第3章では、内在性のWee1Bがブタ卵の一次停止に機能しているかを調べるため、ブタWee1Bのantisense RNAをin vitroで合成し、ブタ一次停止卵に顕微注入して発現抑制を試みた。その結果、卵巣内の状態を反映する高濃度のcAMP存在下で減数分裂再開をほぼ完全に抑制してもantisense RNA注入卵は減数分裂を再開した。このことから、ブタ卵において内在性Wee1Bが一次停止維持に不可欠である事が示された。また、ブタ卵内のサイクリンB量の増加は、cAMP濃度の低下によって起こるWee1B活性低下に続くMPFの活性上昇の後に開始される事もつきとめた。

以上の結果により、ブタの卵母細胞において一次停止はWee1Bの活性によって維持される事が示され、一次停止解除はサイクリンB量の増加ではなくWee1Bの活性の低下によるMPF活性の上昇が引き金となることが示唆された。

第4章ではブタWee1Bの活性制御機構の解明を試み、ブタWee1Bは一次停止卵では卵核胞内に局在し、この局在がCdc2の効率的な抑制的リン酸化に必要であることを示唆した。さらに、ブタWee1B活性制御部位を明らかにするため、cAMP依存性タンパク質キナーゼ(PKA)によるリン酸化部位をデータベースを用いて予測し、可能性が高い4カ所のセリンをそれぞれアラニンに置換して活性を調べた。その結果77番のセリンがWee1Bの活性制御に関与することを示唆した。

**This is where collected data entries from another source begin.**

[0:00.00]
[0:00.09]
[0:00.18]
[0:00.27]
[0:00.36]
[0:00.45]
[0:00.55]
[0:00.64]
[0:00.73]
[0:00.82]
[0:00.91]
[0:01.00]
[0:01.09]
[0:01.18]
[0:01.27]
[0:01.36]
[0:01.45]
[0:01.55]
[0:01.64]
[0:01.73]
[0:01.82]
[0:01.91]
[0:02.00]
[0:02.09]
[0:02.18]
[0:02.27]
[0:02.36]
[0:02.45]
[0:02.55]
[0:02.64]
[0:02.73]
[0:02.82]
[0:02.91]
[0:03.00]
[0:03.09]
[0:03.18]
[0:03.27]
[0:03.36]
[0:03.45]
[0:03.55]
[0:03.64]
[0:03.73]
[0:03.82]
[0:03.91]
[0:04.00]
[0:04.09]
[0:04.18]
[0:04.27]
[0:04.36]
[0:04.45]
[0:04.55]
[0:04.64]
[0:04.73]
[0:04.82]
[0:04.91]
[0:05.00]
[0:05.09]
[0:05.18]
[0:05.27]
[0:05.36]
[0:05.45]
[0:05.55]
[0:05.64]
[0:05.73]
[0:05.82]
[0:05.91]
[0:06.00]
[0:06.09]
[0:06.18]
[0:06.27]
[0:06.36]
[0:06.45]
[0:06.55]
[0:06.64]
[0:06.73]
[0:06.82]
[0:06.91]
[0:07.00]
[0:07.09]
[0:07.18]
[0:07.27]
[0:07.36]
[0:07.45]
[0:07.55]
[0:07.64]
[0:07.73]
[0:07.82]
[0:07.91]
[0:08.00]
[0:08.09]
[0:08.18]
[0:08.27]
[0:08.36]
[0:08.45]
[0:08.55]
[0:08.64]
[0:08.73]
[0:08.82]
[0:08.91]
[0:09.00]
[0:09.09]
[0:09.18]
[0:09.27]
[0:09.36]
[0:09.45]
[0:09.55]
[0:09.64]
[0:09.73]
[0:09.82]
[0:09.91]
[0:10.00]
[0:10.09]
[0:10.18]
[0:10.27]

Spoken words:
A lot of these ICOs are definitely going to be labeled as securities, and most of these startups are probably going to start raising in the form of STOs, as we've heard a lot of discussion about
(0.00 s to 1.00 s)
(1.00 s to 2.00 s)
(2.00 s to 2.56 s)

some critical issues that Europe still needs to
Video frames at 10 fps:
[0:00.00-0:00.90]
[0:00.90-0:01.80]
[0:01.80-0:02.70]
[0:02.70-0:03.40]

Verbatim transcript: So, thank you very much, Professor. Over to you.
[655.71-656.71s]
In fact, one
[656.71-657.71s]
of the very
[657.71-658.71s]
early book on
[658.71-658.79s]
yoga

以上、本研究は齧歯類以外の哺乳類卵において、従来の減数分裂一次停止制御機構の理解を否定するとともに、その中心的因子であるWee1Bの機能を明らかにした初めての報告であり、発生生物学分野における学術的な面のみならず、近年のバイオテクノロジーに対する応用面においても貢献するところが少なくない。よって審査委員一同は本論文が博士(農学)の学位論文として価値あるものと認めた。